Anton Tchekhov / Julie Brochen La Cerisaie

d’Anton Tchekhov

[Théâtre]

En 1994, Julie Brochen signait, avec La Cagnotte d’Eugène Labiche, une mise en scène aux accents lyriques. Ce fut la pièce inaugurale de la compagnie Les Compagnons de Jeu. Lorsqu’en juillet 2008, la comédienne et metteur en scène fut nommée à la direction du Théâtre National de Strasbourg, elle décidait, à quinze ans de distance, de reconstituer ce même vaudeville, avec la quasi-totalité des acteurs d’autrefois.

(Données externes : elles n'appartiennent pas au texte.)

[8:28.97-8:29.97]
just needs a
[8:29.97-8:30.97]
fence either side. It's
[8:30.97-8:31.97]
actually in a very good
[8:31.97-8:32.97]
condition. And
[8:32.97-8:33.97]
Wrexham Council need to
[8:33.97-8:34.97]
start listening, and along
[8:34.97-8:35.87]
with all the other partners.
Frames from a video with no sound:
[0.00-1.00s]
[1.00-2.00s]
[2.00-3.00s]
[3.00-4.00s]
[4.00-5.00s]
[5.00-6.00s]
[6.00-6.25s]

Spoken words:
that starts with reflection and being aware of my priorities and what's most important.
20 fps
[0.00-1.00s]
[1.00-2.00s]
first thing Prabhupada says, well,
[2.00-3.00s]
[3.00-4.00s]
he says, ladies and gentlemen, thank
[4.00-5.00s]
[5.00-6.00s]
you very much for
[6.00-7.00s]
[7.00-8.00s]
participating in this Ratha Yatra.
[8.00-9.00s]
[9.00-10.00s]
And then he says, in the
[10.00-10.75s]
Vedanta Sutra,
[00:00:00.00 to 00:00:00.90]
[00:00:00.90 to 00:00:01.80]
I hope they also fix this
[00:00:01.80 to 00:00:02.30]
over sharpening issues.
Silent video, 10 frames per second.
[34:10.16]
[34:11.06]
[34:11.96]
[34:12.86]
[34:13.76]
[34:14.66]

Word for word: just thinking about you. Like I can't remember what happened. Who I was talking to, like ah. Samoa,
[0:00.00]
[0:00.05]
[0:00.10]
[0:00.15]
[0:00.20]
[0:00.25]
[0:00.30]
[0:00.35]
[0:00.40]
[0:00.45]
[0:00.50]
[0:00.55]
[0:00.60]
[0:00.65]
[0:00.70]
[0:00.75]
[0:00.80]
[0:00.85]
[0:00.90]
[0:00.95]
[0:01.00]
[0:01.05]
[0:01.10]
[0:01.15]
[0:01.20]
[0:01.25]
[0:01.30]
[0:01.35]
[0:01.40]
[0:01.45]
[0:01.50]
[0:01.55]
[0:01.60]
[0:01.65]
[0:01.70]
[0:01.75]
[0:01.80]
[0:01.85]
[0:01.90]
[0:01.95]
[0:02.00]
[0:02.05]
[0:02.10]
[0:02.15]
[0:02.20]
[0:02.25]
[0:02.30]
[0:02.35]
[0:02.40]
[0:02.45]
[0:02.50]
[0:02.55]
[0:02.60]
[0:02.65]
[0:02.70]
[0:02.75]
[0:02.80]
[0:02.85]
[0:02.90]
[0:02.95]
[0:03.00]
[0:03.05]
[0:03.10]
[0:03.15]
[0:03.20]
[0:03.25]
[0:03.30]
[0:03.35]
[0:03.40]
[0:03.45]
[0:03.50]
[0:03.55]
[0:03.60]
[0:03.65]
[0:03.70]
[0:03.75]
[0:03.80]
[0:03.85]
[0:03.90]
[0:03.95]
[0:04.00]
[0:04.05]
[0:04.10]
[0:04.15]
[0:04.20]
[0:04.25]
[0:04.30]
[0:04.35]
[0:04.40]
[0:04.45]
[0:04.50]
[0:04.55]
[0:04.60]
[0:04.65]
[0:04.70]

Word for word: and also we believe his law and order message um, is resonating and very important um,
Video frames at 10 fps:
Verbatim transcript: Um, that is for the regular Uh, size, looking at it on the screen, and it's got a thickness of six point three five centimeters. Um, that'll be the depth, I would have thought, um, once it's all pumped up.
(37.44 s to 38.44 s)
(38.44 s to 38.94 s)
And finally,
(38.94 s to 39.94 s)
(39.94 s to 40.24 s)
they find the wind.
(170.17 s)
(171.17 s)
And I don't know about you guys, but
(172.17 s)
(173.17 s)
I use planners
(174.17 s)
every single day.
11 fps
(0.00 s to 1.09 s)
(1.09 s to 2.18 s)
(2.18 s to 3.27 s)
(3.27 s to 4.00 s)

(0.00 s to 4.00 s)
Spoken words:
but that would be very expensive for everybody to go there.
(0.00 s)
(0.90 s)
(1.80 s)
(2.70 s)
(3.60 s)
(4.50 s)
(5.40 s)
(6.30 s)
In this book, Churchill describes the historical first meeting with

Elle témoignait, par ce geste symbolique, de son attachement à la notion de troupe et à la question des origines.
C’est une nouvelle fois le problème de l’héritage, identitaire et artistique, que Julie Brochen aborde avec La Cerisaie, pièce qu’Anton Tchekhov achève juste avant de mourir en 1904. Elle connaît bien l’auteur pour avoir suivi, au début de sa carrière, l’enseignement des acteurs et spécialistes de Tchekhov Alexandre Kaliaguine et Anastasia Vertinskaia, et pour avoir proposé, en 2005, une mise en scène d’Oncle Vania. Elle sait ainsi que La Cerisaie, ce drame ultime, souvent qualifié de « testamentaire », le dramaturge l’envisageait avant tout comme une comédie.
Cette tension apparente est contenue, dans la pièce, dans un paysage : une blanche et lumineuse cerisaie. C’est là, à l’endroit où mourut son enfant, que revient Lioubov, après cinq ans d’exil en France. Lieu de convoitise et de fête, ce jardin à la beauté improductive est aussi lieu de deuil et de ruine pour cette aristocratie russe telle que la peint Tchekhov : sourde aux avertissements des marchands comme au grondement de la modernité, au loin.